The issue was more than skin color: "liar's loans" were being given out to all manner of people who plainly did not have the ability to pay.
The devil is always in the details.
I believe it was brought up to the floor of the house...17 times.
I wonder what losses Congressmembers took during 2008...
Welp, thanks to the Great Reset, you'll probably be out of a job soon.
It didn't take long for sub-prime market to take-off after the last crash in 2008. What's your DD and data to support your hypothesis of a 2008-style housing crash?
Bought a house 18 months ago for full ask at 250k was 2nd full price offer at 3rd day on market the previous owners received, first offer fell thru, I could sell it for 300k now. Housing bubble is real.
Edit: midwest suburb
Maybe short some REITs or buy some LEAP puts on the companies that own a lot of real estate—maybe building products companies too. Just think about all the shit that is needed for housing
Been buying the calls on faz
Crash is coming
ive always bought o and nymt. ppl fled ny cuz of covid gay mayor. it will bounce back twice as gay. o is cheap for what it normally is. probably hasnt hit rock bottom but both will crash then do the thing in time. i have downs and eat crayons. my advice is retarded.
I haven't read the article yet but this quote from a fellow post reminds me of the housing bubble, which I use to read about thoroughly back then...

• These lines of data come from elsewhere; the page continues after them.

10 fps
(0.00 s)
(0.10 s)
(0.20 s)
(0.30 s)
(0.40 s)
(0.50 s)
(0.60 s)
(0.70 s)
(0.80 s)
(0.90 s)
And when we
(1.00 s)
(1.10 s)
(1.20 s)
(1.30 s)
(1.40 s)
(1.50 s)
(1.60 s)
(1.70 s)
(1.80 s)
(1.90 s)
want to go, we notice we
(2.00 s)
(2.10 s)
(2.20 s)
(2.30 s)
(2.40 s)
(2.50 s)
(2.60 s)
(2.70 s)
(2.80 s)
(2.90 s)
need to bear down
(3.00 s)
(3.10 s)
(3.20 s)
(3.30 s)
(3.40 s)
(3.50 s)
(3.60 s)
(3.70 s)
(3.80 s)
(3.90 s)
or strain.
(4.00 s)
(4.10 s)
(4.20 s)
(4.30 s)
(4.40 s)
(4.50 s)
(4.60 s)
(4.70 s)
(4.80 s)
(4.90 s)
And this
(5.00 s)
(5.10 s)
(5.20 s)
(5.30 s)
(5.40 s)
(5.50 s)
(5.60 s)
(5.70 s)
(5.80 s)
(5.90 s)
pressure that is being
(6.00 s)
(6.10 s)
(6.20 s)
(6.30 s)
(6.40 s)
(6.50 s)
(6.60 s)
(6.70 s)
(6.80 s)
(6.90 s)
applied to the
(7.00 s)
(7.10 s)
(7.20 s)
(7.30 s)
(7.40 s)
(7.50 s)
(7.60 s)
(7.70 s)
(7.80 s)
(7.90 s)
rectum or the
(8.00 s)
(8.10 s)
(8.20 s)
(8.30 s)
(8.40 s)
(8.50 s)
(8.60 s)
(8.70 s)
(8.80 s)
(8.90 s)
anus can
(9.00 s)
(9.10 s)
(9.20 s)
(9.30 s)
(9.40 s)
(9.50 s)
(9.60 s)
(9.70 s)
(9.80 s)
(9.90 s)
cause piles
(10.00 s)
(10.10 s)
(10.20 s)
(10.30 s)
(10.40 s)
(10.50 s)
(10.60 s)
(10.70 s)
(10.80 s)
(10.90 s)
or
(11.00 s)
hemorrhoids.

"If short sellers are facing a squeeze because shares are hard to buy, or scrutiny for holding an illegal short position, they can create an appearance of having closed their short position through the use of deceptive options trades. A hedge fund that is short a stock can write call options on a stock — meaning they are now “short” the call options, having sold the call options to someone else (typically a market maker) — and simultaneously buy shares against the call options."
So they can sort of pass on their gambling addiction to a bigger sucker. In the case of housing, the 3 bond rating services that you are supposed to trust, marked a bunch of worthless housing mortage "tranches" as AAA or the highest possible. Thus suckering mom and pop into buying them.
NLY and CIM are MBS REITs. They already take a beating. Puts on them would work, but would need to market time well with raising interest rates and the market collapse. They have already taken a beating though so not sure how to best invest.
Realistically save cash and other assets not tied to the market. When interest rates rise again prices will crash. Everyone buying crazy prices because they can afford the payments.
Hit a good recession with raising interest rates at some point and you have house poor selling becAuse they can’t afford payments and prices down because people buy based on payments not absolute price anymore.
Im waiting for that scenario personally while i work remote from my parent’s beach house paying no remt ?
What not many, if any, talk about is that the game play of the housing bubble which was a set up from the get go. Called the turn around.
Buyer A buys a home from seller Z. Buyer A mows the lawn and sells it back to Z. Z vacuums the carpets and puts new numbers on the home. Sells it back to B. Each time the home sold, they raised the price anywhere from 12% to 20%.
This is what cause the hyper inflation of the housing markets.
who is we?
Everyone minus cyberwar.
Barely light outside and already have the best comment of the day.